Tiny Mix Tapes

patten - ESTOILE NAIANT

·

On ESTOILE NAIANT, maximalism initially appears to be the order of the day. patten’s complex textures remain dense throughout, bar a few precious moments of delicate respite, as familiar objects of techno-psychedelia are surrounded by a disorienting assemblage of electronic hisses and stabs, drums rendered mutant and scant moments of discernible human sounds. Sonic comparisons could be drawn to Aphex Twin or Boards of Canada, an acknowledgement in collating the abstract with the familiar. But there’s a distinct approach present in patten’s method, something more psychedelically extreme, manifesting as a paranoid composition and a gargantuan musical language.

But it becomes clear that this isn’t the maximalism of composers past or contemporary. It’s as far removed from Rustie’s Glass Swords or the “bro-step” cosmos as it is from Charles Ives’ or Conlon Nancarrow’s bizarre reformations of the “ensemble” sound. This is because patten’s combinations aren’t complex due to mass or excess; they’re inherently baffling and intense from the significant disparity of the parts combined, as layers of precisely mismatched drums and synths on “Drift” appear to bend with the strain of their combination.

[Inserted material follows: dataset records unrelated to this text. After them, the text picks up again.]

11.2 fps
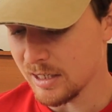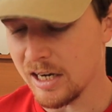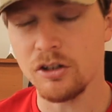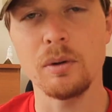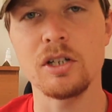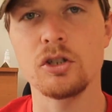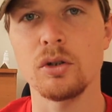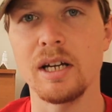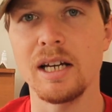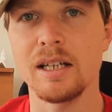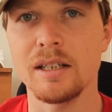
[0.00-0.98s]
I do enjoy
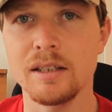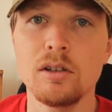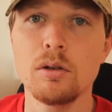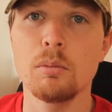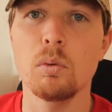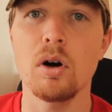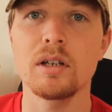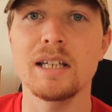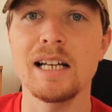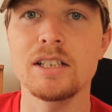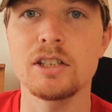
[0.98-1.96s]
it. Number
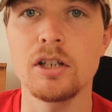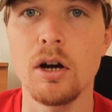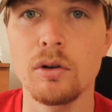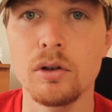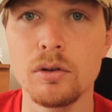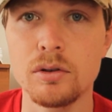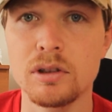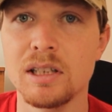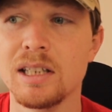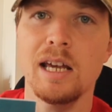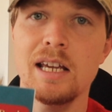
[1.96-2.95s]
1, Killer
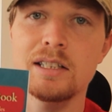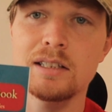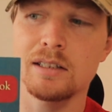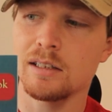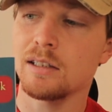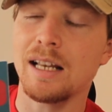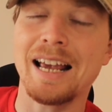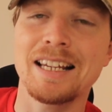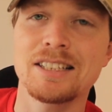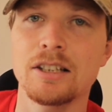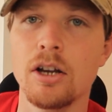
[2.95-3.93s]
Sudokus, is
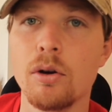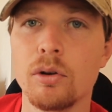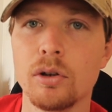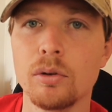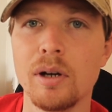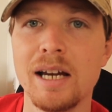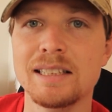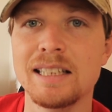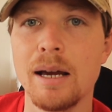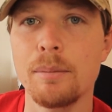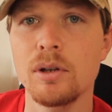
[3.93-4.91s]
like a Sudoku
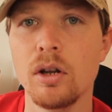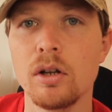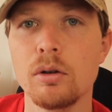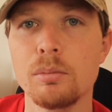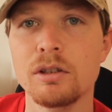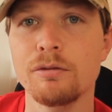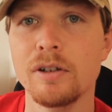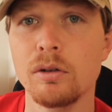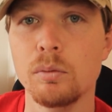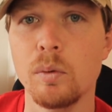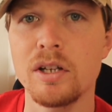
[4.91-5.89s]
except none of the numbers are
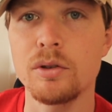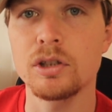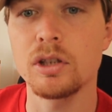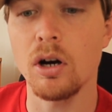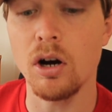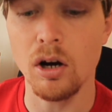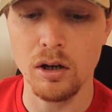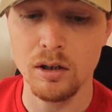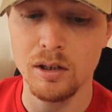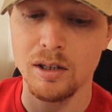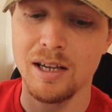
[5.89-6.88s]
filled in when you start,
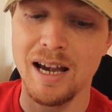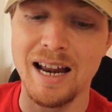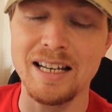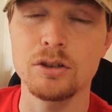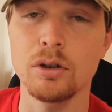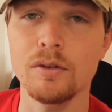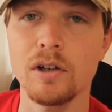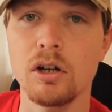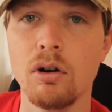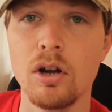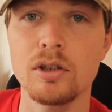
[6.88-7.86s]
and it's sort of a
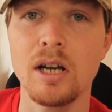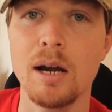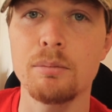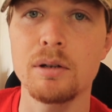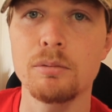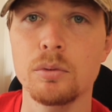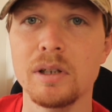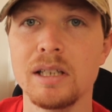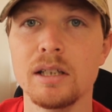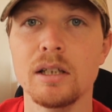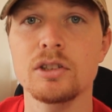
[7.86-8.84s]
cross hybrid
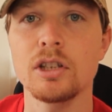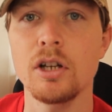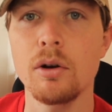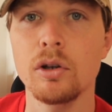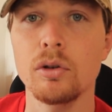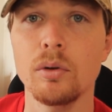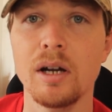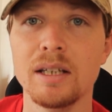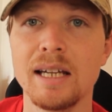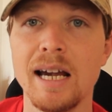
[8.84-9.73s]
between Sudoku and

That said, it’s not as if what patten does lacks a logical approach, far from it. There’s a palpable and affecting richness to the simple melodies that snake throughout this labyrinthine chaos, like the detuned guitar line on “Here always.” This, coupled with the shuffling, whirring percussion and warm synthesizers that moan in and out of time, key, and space (“Agen,” “23-45”), lend a towering sculptural quality to the creations. They’re miles from the grand, decaying structures of Actress or the mystic new-age developments of Oneohtrix Point Never; they’re more heady, surreal, and bizarre. The residual images that flicker and distort are arrays of indeterminate vaporous facades that shudder and bump through the aural landscape.

Perhaps direction is lacking on moments in ESTOILE NAIANT, but for the most part, patten has harnessed the objects of previous releases and refined them. The more intense ideas brought into play are managed with a control and efficiency alongside more simple, straightforward textures to bridge the abstraction with clarity, revealing not a desolate, scientific assemblage of fashionable sounds, but a chaotic, demanding beauty. patten determines that beauty can be found within unlikely sites, within abstraction, and the depths that one hides this beauty in can make its exhumation all the more revelatory.